Jeff Decker is equally outspoken regarding his ultra-famous customized motorcycle, a 1952 Vincent Rapide which he calls 'The Black Lightning.' Decker uses the term 'Lightning' to emphasize his machine's full-race specification, and to puncture any inflated notions that the infamous Vincent Black Lightning – of which only 31 were built – was the greatest motorcycle ever. In truth, the men who made Vincent famous by setting numerous speed records and winning 'drag races' all across the Southwest - Marty Dickerson and Rollie Free – used race-tuned Rapide and Black Shadow models.

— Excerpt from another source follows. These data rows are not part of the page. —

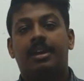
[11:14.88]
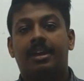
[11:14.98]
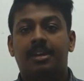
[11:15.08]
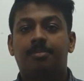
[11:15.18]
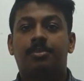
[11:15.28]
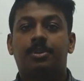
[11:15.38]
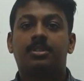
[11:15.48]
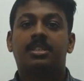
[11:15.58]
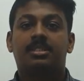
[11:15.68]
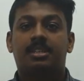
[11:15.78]
and
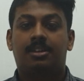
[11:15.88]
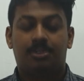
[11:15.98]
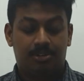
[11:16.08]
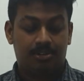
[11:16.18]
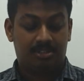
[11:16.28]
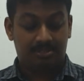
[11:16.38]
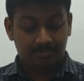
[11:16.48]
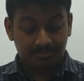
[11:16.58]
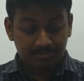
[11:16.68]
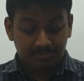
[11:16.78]
process technology.
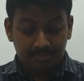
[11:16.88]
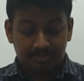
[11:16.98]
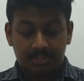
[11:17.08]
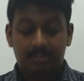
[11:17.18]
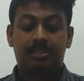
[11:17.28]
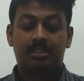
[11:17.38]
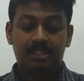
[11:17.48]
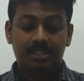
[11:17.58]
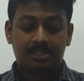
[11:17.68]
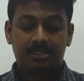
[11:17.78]

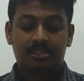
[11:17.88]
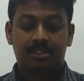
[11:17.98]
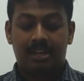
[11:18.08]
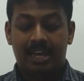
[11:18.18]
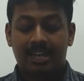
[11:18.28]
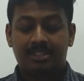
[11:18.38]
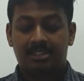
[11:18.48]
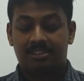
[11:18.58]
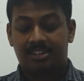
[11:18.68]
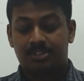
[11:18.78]
These lags
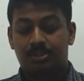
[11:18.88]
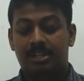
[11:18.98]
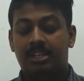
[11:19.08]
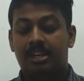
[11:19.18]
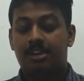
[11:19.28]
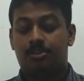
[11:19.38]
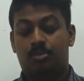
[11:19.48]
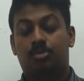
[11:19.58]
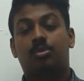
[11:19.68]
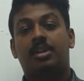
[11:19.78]
eventually led
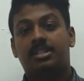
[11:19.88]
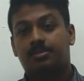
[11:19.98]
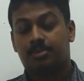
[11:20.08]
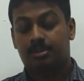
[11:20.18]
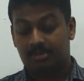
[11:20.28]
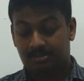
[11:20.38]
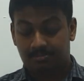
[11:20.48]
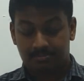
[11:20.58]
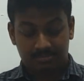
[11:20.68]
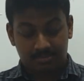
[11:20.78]
to today's problem.
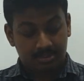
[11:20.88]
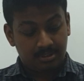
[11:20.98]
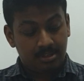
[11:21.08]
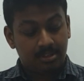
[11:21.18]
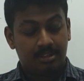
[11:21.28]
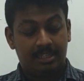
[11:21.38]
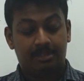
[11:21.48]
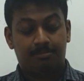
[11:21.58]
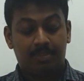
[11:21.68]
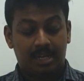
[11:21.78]

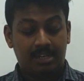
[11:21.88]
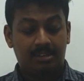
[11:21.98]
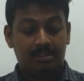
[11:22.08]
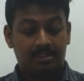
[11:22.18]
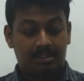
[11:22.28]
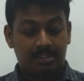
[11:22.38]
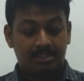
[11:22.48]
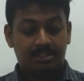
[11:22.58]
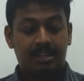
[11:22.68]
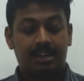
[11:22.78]
In part,
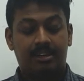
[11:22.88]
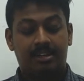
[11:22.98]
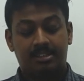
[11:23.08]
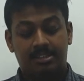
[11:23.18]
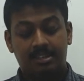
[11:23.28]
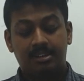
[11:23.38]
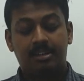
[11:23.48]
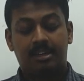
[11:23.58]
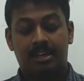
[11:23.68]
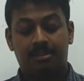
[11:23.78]
this stagnation
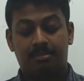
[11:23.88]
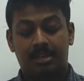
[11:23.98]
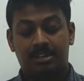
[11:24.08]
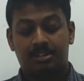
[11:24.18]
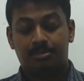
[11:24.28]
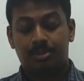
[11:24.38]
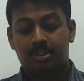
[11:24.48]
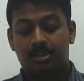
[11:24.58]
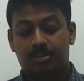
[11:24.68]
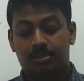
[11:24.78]
can be
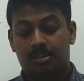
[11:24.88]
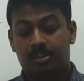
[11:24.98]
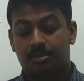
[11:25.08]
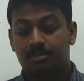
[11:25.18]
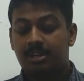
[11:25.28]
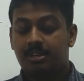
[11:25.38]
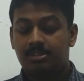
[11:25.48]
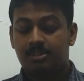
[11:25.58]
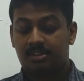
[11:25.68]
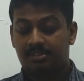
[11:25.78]
attributed to the
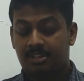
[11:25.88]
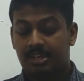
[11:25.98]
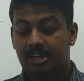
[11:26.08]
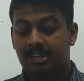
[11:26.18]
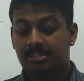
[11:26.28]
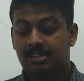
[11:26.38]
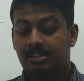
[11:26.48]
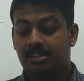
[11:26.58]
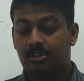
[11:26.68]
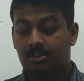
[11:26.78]
dominance of the
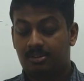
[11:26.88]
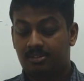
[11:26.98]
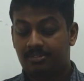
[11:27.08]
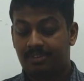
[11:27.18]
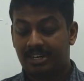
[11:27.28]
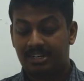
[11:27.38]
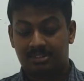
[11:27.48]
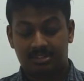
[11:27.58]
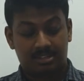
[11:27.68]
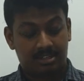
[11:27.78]
external or
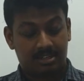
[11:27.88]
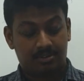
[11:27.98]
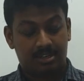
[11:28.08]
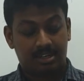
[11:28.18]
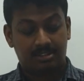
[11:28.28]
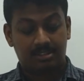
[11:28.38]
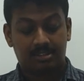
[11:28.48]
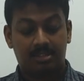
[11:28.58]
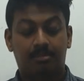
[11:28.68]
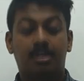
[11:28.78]
financial accounting
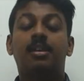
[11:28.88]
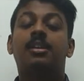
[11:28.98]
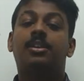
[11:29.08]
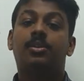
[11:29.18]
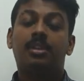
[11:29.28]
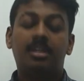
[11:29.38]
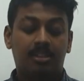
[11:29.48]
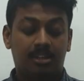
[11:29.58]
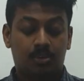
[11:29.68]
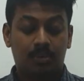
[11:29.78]
system during
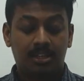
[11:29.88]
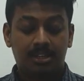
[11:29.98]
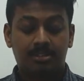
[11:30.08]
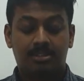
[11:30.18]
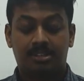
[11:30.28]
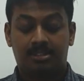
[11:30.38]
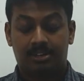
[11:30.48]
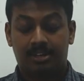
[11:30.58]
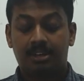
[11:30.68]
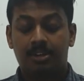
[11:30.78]
the 20th
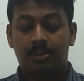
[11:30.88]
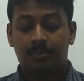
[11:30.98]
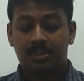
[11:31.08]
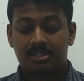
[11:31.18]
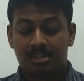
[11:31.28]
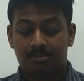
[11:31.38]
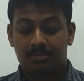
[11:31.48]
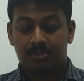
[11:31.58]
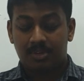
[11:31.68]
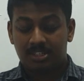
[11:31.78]
century, with some
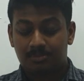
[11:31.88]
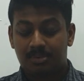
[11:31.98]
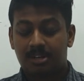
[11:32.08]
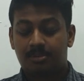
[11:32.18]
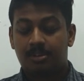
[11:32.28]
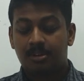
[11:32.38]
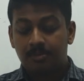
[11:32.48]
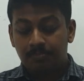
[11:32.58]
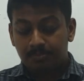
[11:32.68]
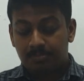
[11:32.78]
widespread
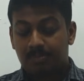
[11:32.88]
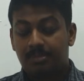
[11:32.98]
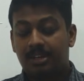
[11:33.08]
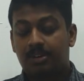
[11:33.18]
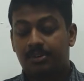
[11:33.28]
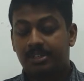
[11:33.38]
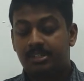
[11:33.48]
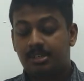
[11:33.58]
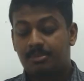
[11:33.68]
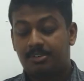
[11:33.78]
public
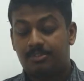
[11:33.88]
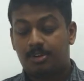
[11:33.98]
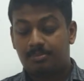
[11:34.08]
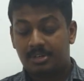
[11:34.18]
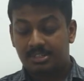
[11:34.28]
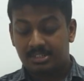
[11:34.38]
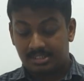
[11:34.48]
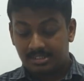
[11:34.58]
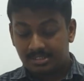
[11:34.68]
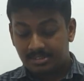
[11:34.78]
ownership of
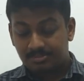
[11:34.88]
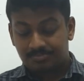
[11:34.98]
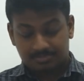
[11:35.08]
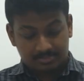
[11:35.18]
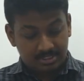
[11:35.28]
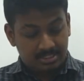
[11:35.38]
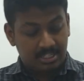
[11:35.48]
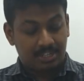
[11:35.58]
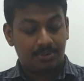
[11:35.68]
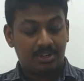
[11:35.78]
corporations,
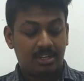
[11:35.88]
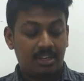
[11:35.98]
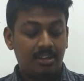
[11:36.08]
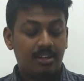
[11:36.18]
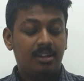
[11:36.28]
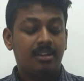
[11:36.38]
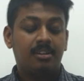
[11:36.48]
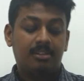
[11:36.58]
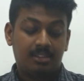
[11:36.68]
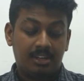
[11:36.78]
security,
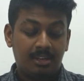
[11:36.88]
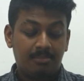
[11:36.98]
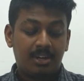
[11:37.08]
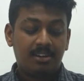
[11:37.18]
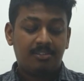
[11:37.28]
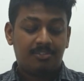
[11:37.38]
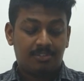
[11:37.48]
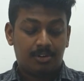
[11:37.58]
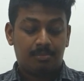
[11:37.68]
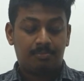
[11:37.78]
the demand
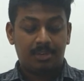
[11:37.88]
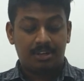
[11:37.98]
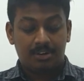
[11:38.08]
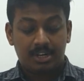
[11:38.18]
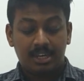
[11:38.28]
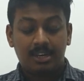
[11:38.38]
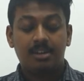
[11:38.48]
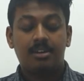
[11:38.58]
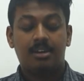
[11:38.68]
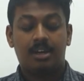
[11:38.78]
for periodic
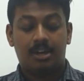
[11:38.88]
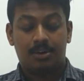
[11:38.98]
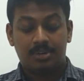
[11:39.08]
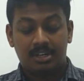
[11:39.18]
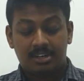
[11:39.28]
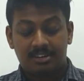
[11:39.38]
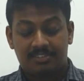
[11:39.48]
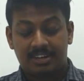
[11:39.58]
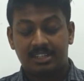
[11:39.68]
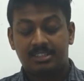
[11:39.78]
audited
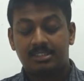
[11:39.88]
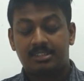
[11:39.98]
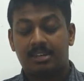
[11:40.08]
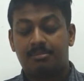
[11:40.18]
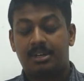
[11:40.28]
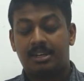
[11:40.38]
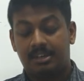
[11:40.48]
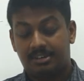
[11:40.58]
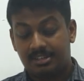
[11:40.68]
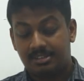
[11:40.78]
financial statement
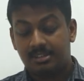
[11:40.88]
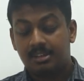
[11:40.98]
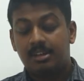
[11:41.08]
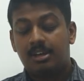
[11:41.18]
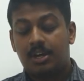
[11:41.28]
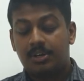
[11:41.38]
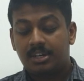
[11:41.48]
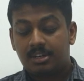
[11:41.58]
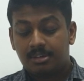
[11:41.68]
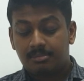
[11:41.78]
increased.
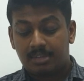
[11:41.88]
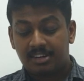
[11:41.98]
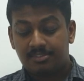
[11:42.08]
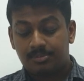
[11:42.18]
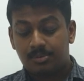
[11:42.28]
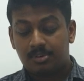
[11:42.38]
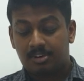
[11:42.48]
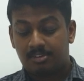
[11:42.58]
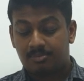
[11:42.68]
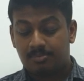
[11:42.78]
Auditor, mindful
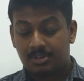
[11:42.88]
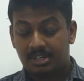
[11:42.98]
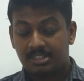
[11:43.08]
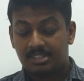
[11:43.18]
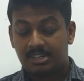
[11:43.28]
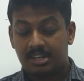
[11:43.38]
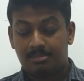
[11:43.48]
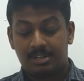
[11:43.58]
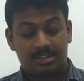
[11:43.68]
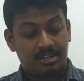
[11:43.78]
of potential
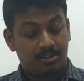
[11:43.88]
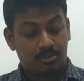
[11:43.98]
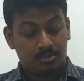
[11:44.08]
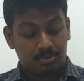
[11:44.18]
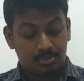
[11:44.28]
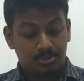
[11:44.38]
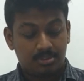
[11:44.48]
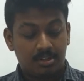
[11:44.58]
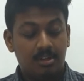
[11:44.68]
liability to use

The fact that the most famous Vincents are not actual 'Black Lightnings' is critical to understanding Jeff Decker's motorcycle: the parts used in its creation are mostly ex-Marty Dickerson, as used in his Bonneville Salt Flat record attempts and drag-racing career. They were gathered from arch Vincent collector and recognized authority Herb Harris, who supplied the ex-Dickerson crankcases, two front cylinder heads, and genuine Black Lightning wheel hubs. Most parts used are genuine Vincent, and the engine is tuned to Black Lightning specification, with MkIII racing cams. As the important parts of his machine were actually used in competition, Jeff Decker says "my bike's got more racing history than most of the Lightnings out there."

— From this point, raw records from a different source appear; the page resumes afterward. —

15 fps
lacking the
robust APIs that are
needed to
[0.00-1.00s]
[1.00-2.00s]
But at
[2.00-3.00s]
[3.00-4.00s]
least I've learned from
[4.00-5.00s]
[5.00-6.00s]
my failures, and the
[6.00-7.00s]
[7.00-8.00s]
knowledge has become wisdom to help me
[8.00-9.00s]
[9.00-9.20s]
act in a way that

After collecting the necessary basics, Decker set about narrowing the fuel tank by 4.5" and lowering that tank as much as possible onto the engine to emphasize the brutal beauty of the Vincent V-twin engine. The tiny 'banana' seat is cantilevered from the rear engine mount, and makes the saddle height nearly 8" lower than stock. He fabricated a custom exhaust system with terminates in a 'waffle box' silencer underneath the engine. The handlebars are straight, with Decker's own custom-fabricated controls. The headlamp is a tiny unit tucked well into the girder forks, which use a custom hydraulic shock absorber. The alloy wheel rim flanges are 'Deckerated' with aesthetic drilling, along with the brake cooling ribs, and an original Black Shadow speedometer crowns the front girder fork. The complete machine is amazingly compact and light, weighs significantly less than a standard Vincent, and looks lean and tough.

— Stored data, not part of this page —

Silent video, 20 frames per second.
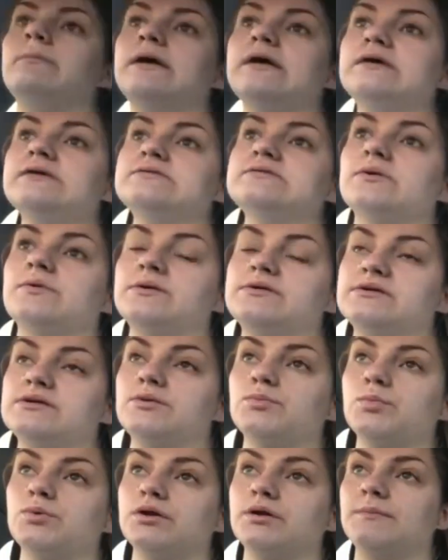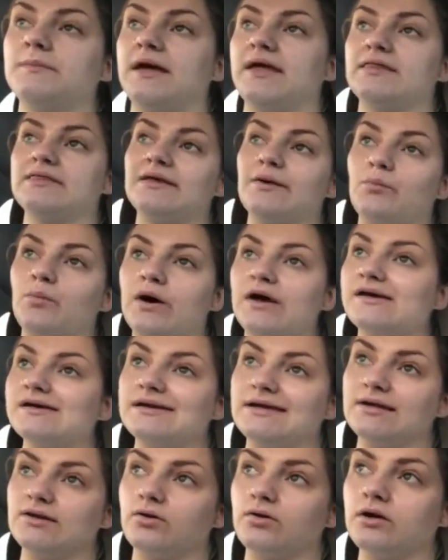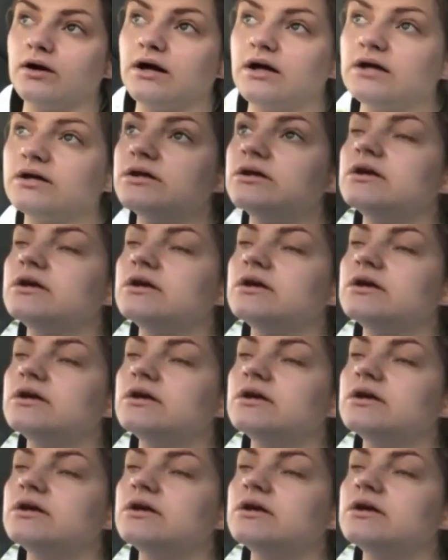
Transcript: me, so I didn't want to make them wait any longer.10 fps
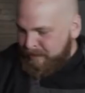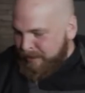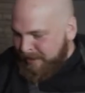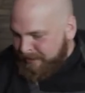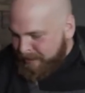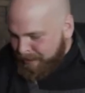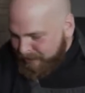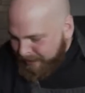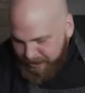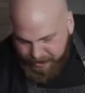a pretty
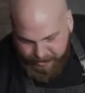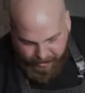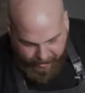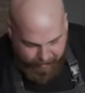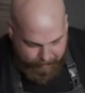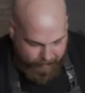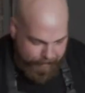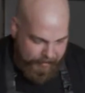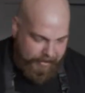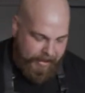simple dish.
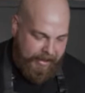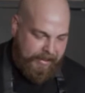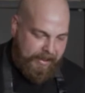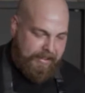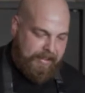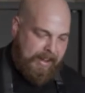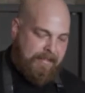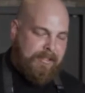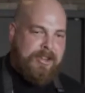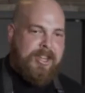Like I said,
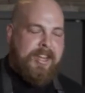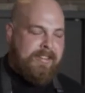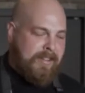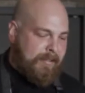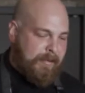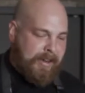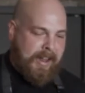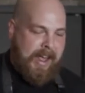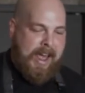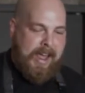after the chicken's done, we're going
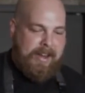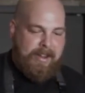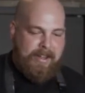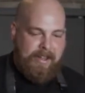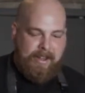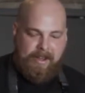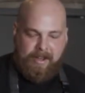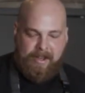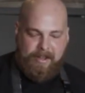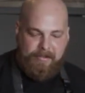to add
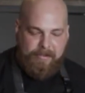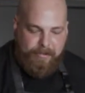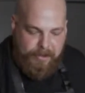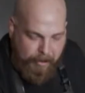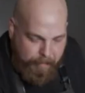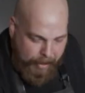a chopped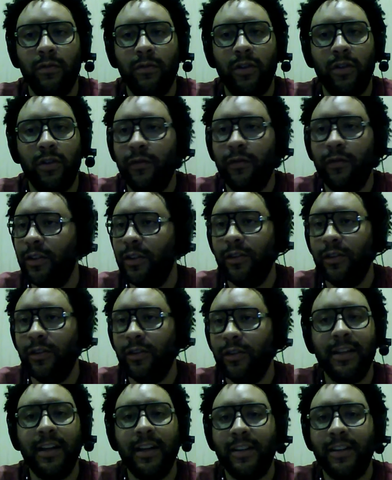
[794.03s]
feel
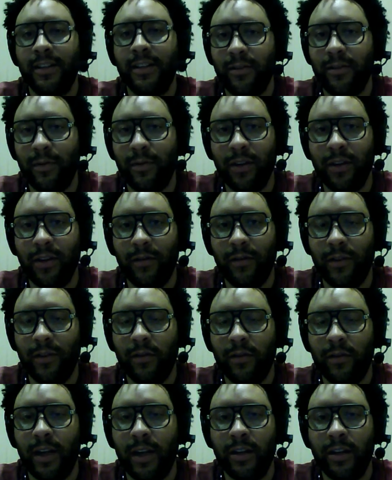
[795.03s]
exactly the way you feel,
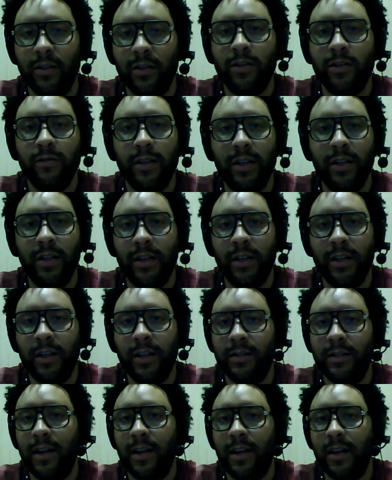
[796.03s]
and that you're treated
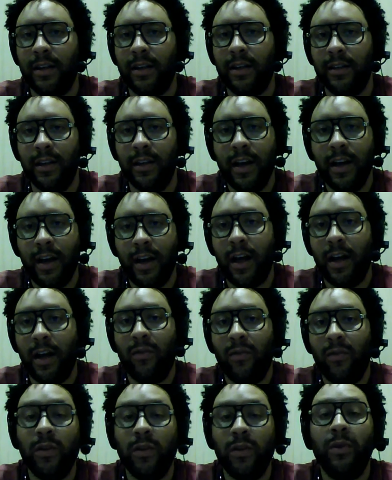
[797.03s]
exactly how
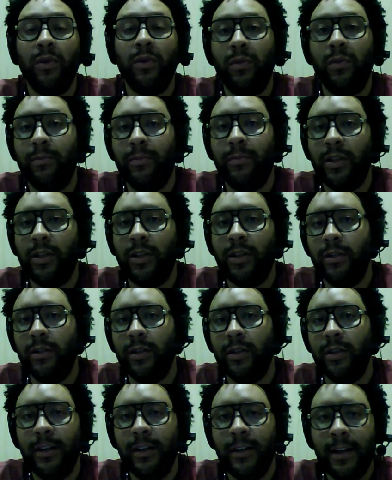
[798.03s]
we would want to be
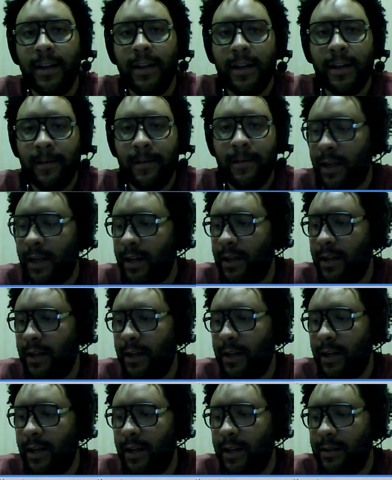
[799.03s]
treated
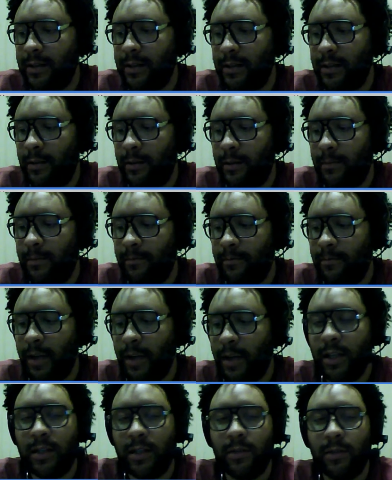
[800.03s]
as
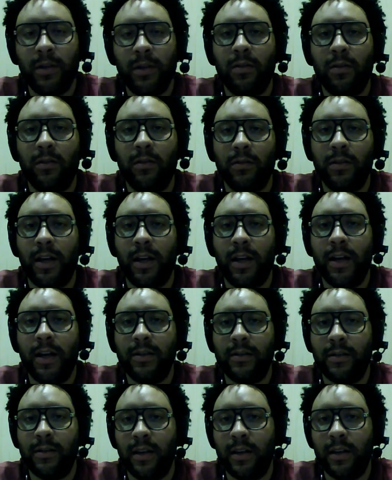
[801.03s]
HPOs,
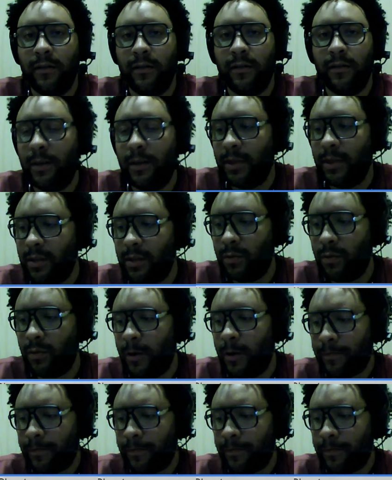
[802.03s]
as family as well.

Jeff Decker's "Black Lightning" is a rare thing; a custom motorcycle built by an actual artist, with his hands and by his own design, as an homage to the machines which passed into legend through their racing and record-breaking success. It is especially rare being a 'sculpture' by a famous artist which can actually be ridden down the road, and ridden hard.


  • Please note this motorcycle has Amal 276 carburetors with GP floats, not Lightning specification GP carburetors.

Saleroom notices

  • Please note that the title for this motorcycle is in transit.